Saved data entries
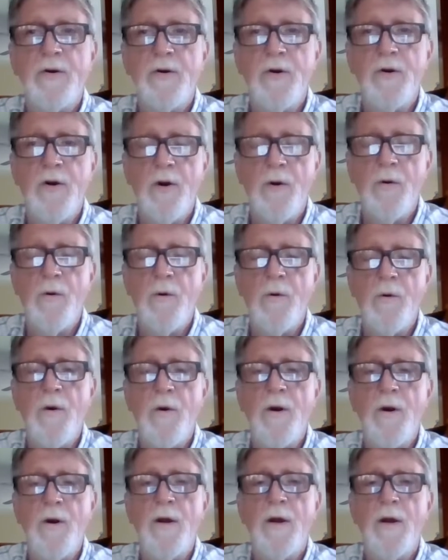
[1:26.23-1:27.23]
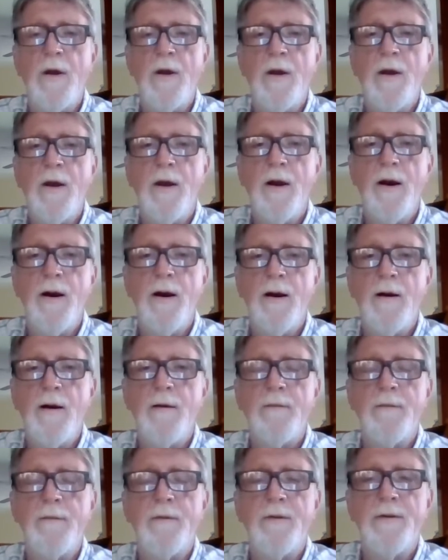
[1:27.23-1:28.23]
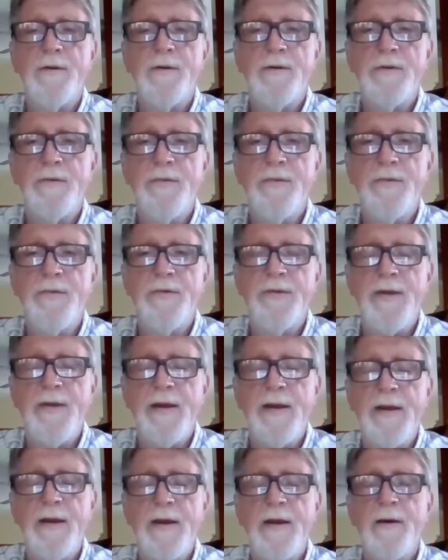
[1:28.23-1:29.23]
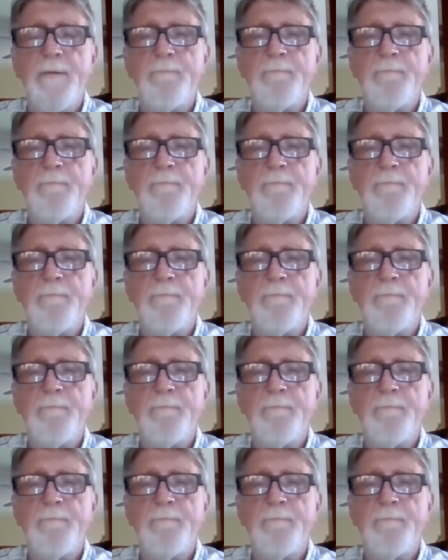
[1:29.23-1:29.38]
go to see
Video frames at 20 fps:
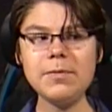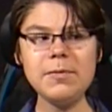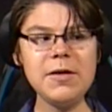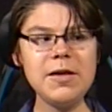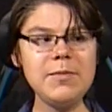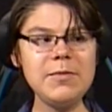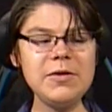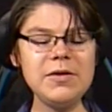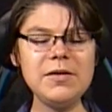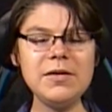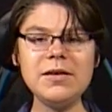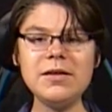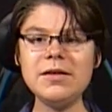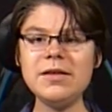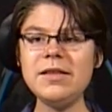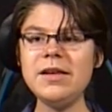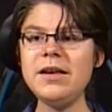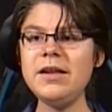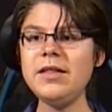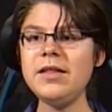maybe in
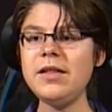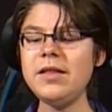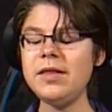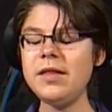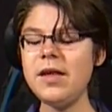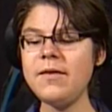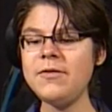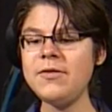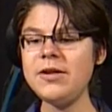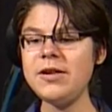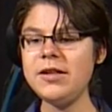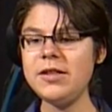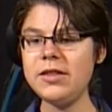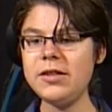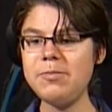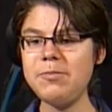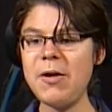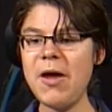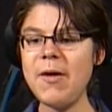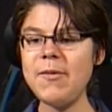the 70s,
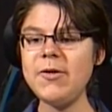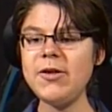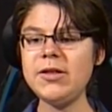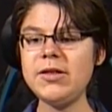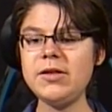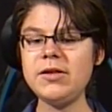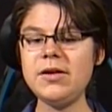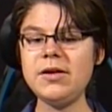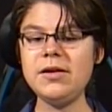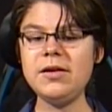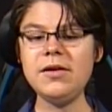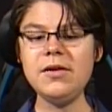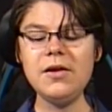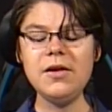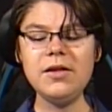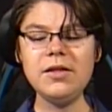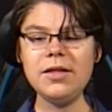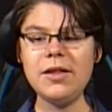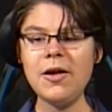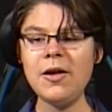Batman
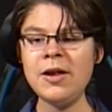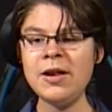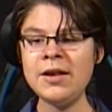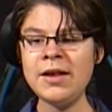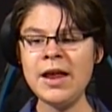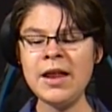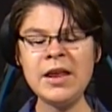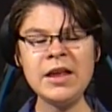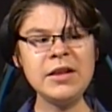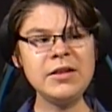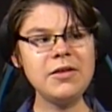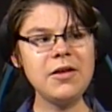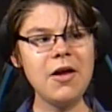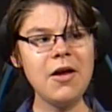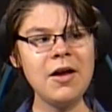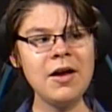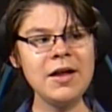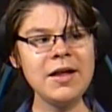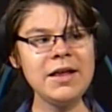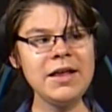started getting
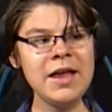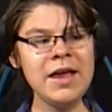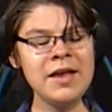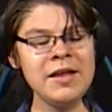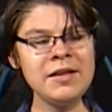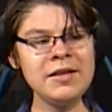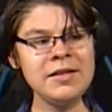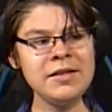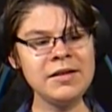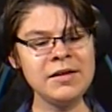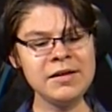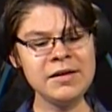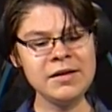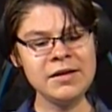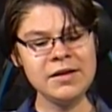dark again,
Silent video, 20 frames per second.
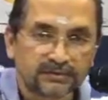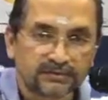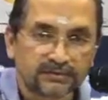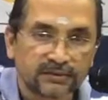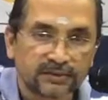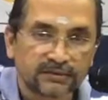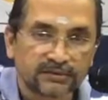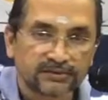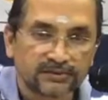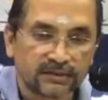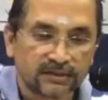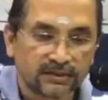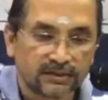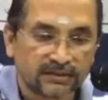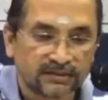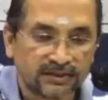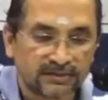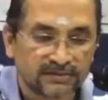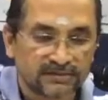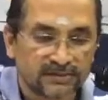That's
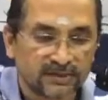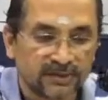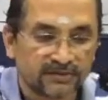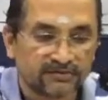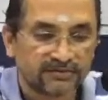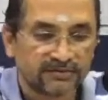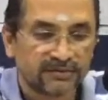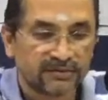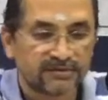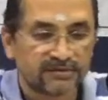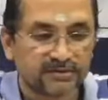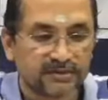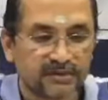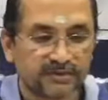the left tusk.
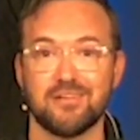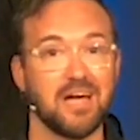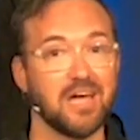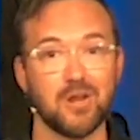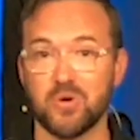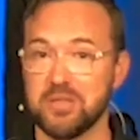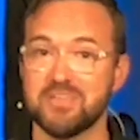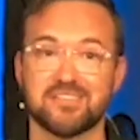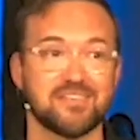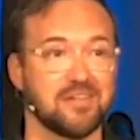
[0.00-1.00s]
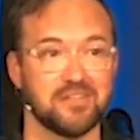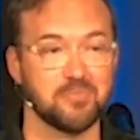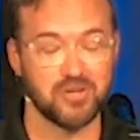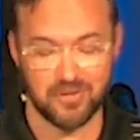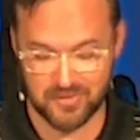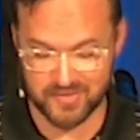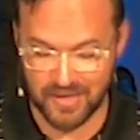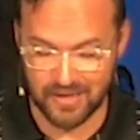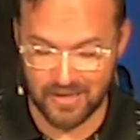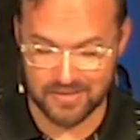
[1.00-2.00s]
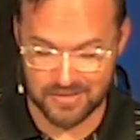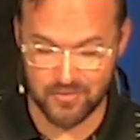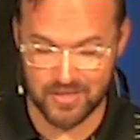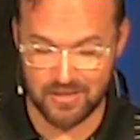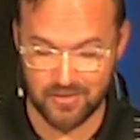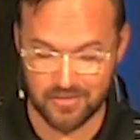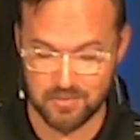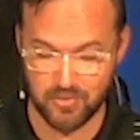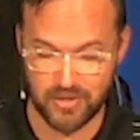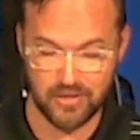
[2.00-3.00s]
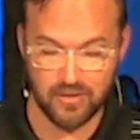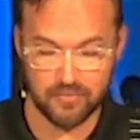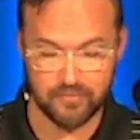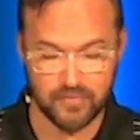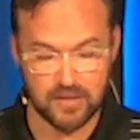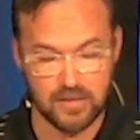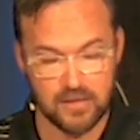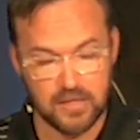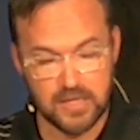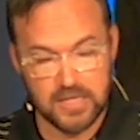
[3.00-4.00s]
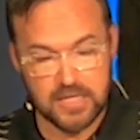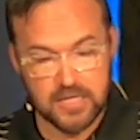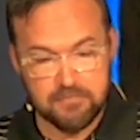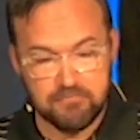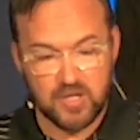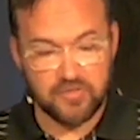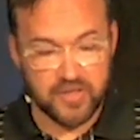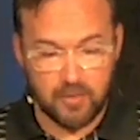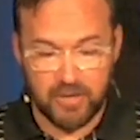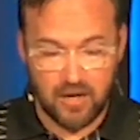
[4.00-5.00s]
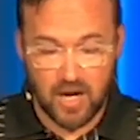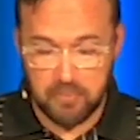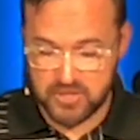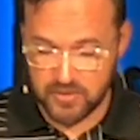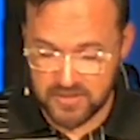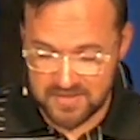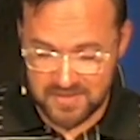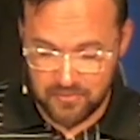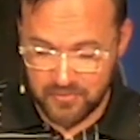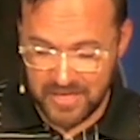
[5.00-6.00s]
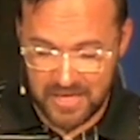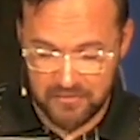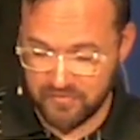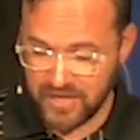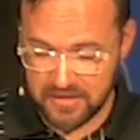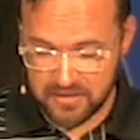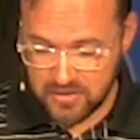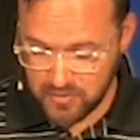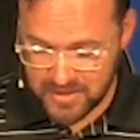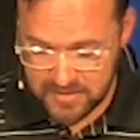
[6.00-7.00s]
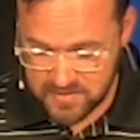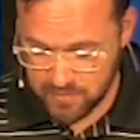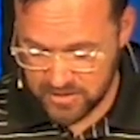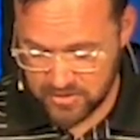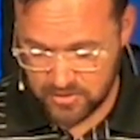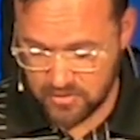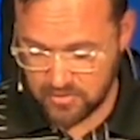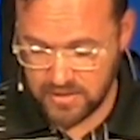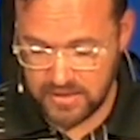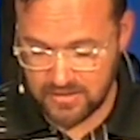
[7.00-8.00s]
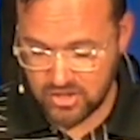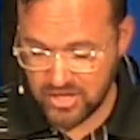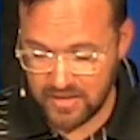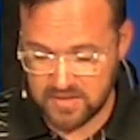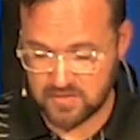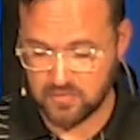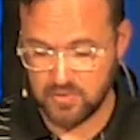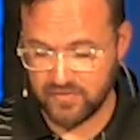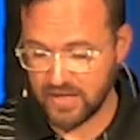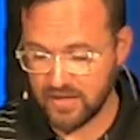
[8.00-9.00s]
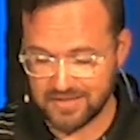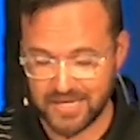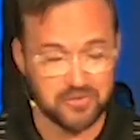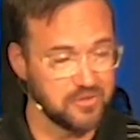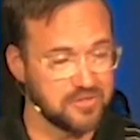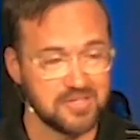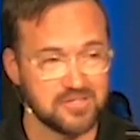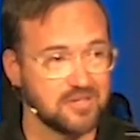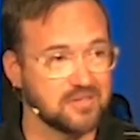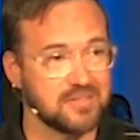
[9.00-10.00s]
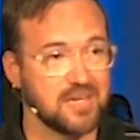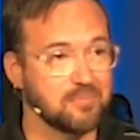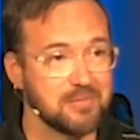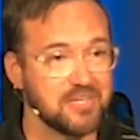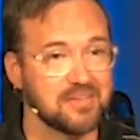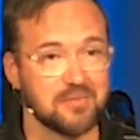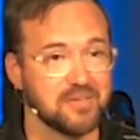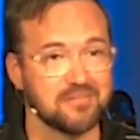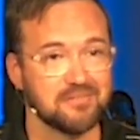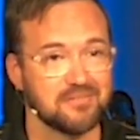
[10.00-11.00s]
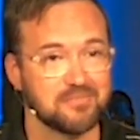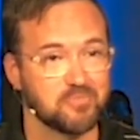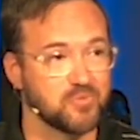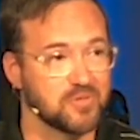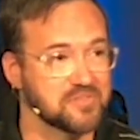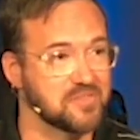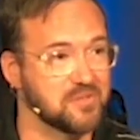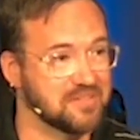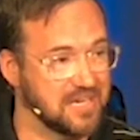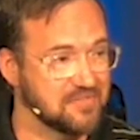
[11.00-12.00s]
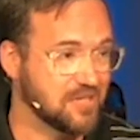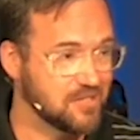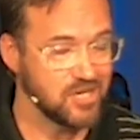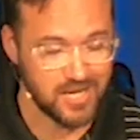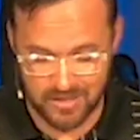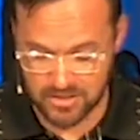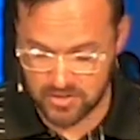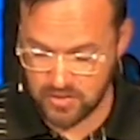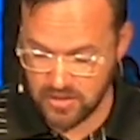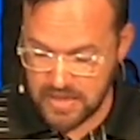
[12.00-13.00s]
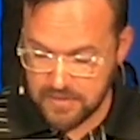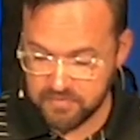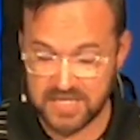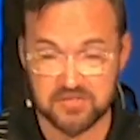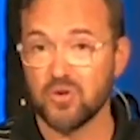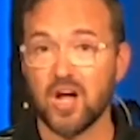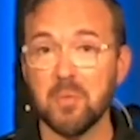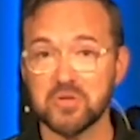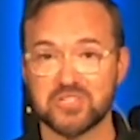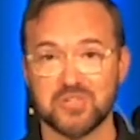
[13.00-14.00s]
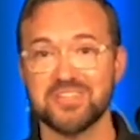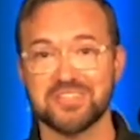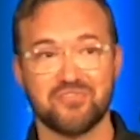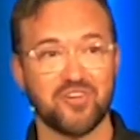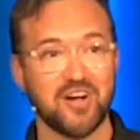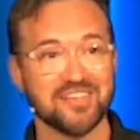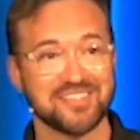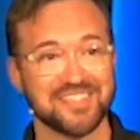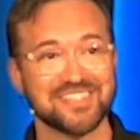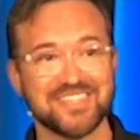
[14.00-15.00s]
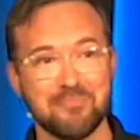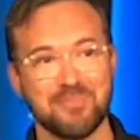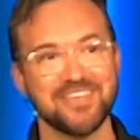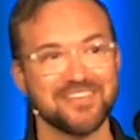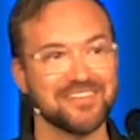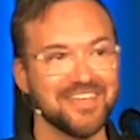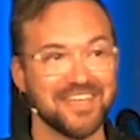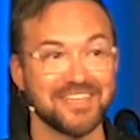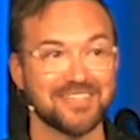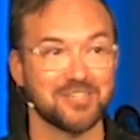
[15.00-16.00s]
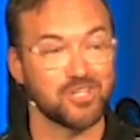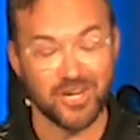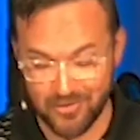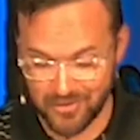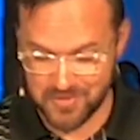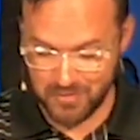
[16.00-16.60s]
I don't want to miss out on the miracles that God is doing here at Spring Hill. You think about opportunities that we have. We've got a new kids minister in Jess. We've got Tyler and Alicia, got a baby coming real soon, and life's going to change. These are opportunities for us to step in and get to share those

- **Task instructions**
Except for the pictures, write the data out exactly.

- **Answer to this exercise**
[1:26.23-1:27.23]
[1:27.23-1:28.23]
[1:28.23-1:29.23]
[1:29.23-1:29.38]
go to see
Video frames at 20 fps:
maybe in
the 70s,
Batman
started getting
dark again,
Silent video, 20 frames per second.
That's
the left tusk.
[0.00-1.00s]
[1.00-2.00s]
[2.00-3.00s]
[3.00-4.00s]
[4.00-5.00s]
[5.00-6.00s]
[6.00-7.00s]
[7.00-8.00s]
[8.00-9.00s]
[9.00-10.00s]
[10.00-11.00s]
[11.00-12.00s]
[12.00-13.00s]
[13.00-14.00s]
[14.00-15.00s]
[15.00-16.00s]
[16.00-16.60s]
I don't want to miss out on the miracles that God is doing here at Spring Hill. You think about opportunities that we have. We've got a new kids minister in Jess. We've got Tyler and Alicia, got a baby coming real soon, and life's going to change. These are opportunities for us to step in and get to share those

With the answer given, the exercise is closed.